Below is a set of records; reproduce them exactly without their pictures.
[MATERIALS PROVIDED Boundary: Start]
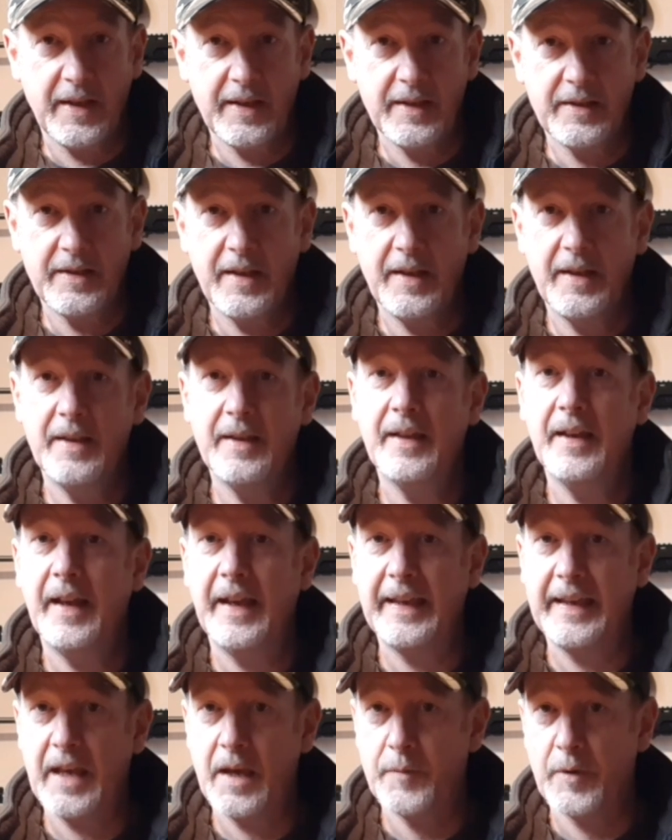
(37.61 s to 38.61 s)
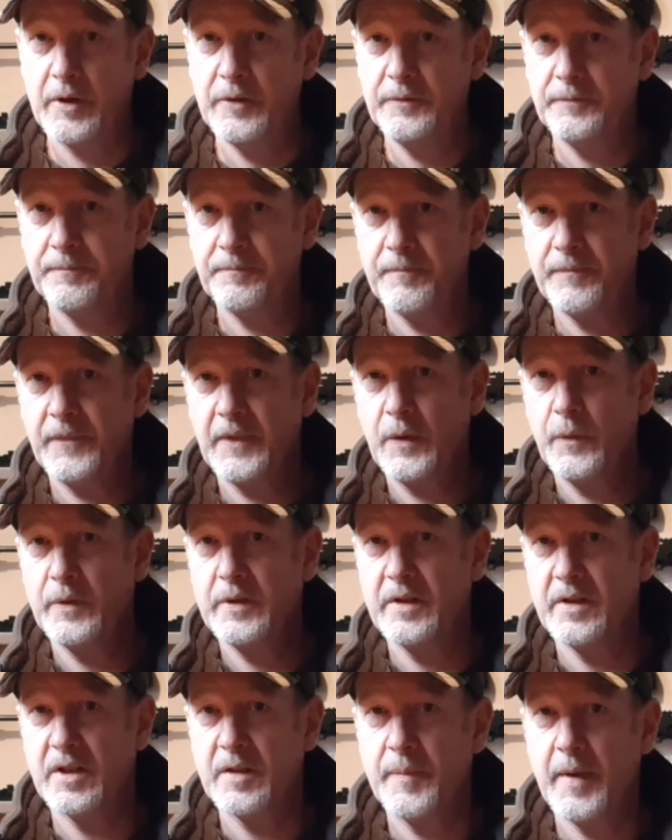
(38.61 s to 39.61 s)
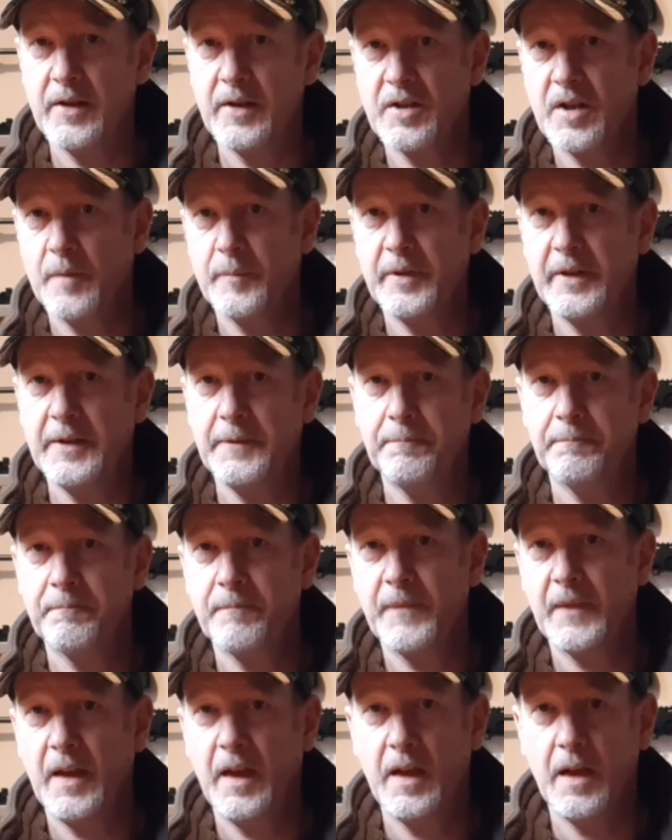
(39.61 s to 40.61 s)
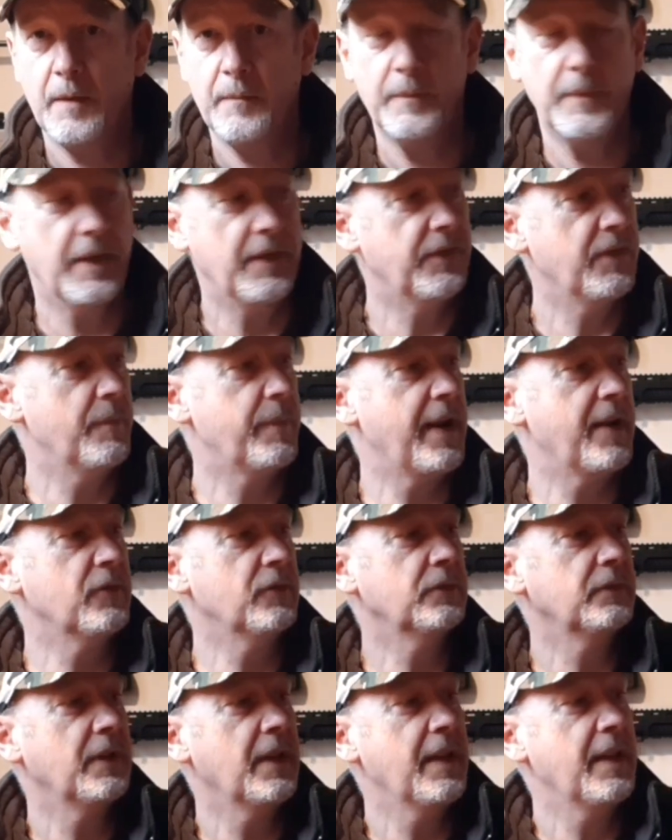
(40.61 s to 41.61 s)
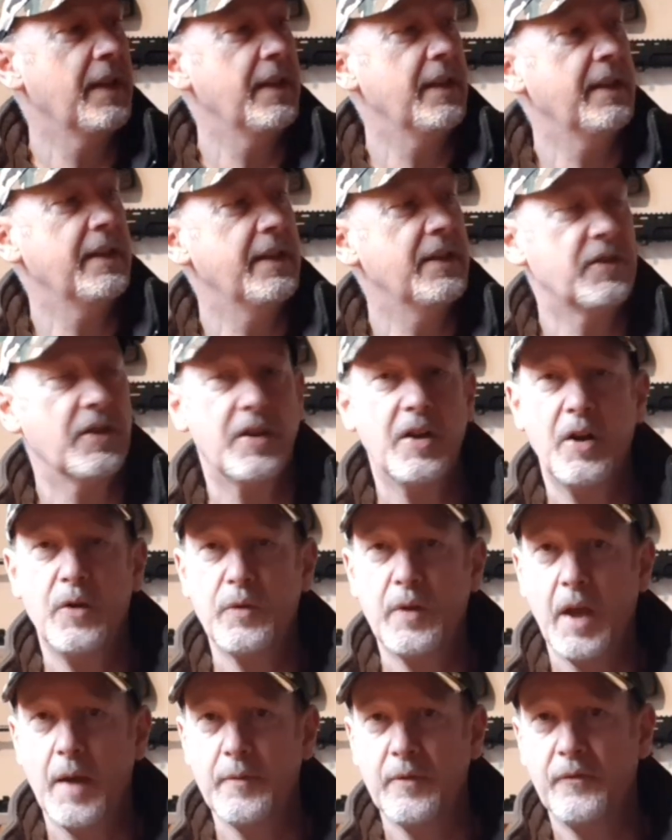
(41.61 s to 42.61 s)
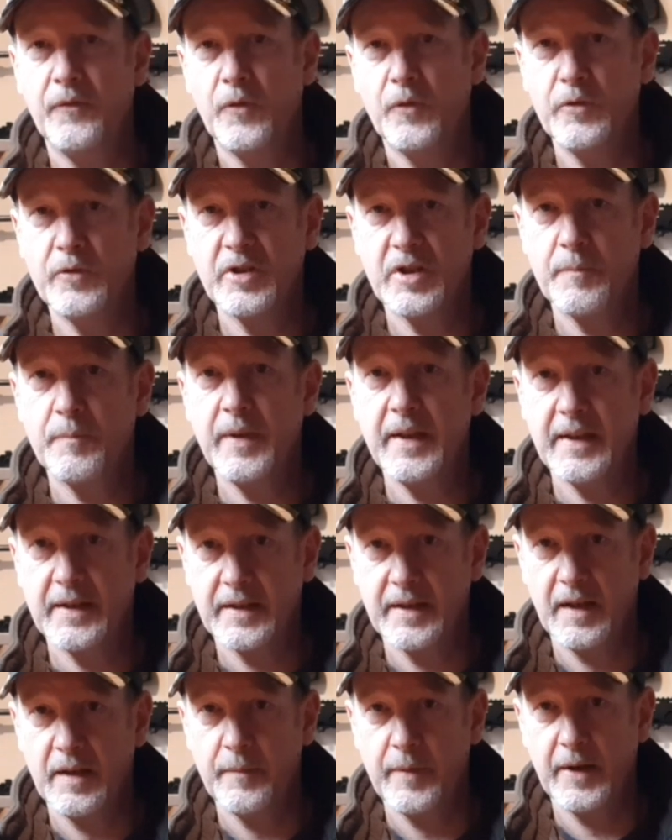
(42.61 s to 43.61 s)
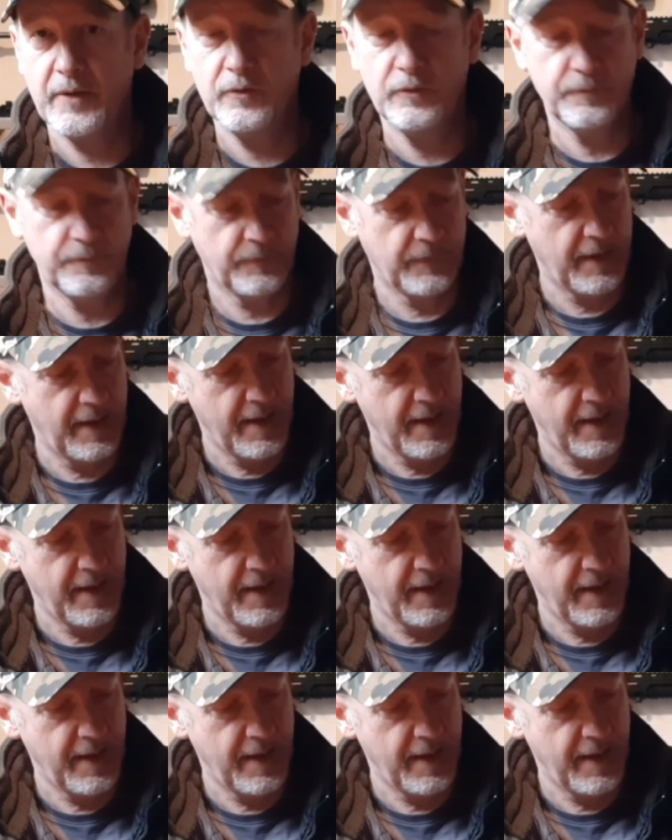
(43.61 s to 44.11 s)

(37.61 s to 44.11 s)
is a Gamo, which is a Spanish company. The barrel is a cold hammer forged BSA barrel.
[MATERIALS PROVIDED Boundary: End]
**COMPLETED TASK**.
(37.61 s to 38.61 s)
(38.61 s to 39.61 s)
(39.61 s to 40.61 s)
(40.61 s to 41.61 s)
(41.61 s to 42.61 s)
(42.61 s to 43.61 s)
(43.61 s to 44.11 s)

(37.61 s to 44.11 s)
is a Gamo, which is a Spanish company. The barrel is a cold hammer forged BSA barrel.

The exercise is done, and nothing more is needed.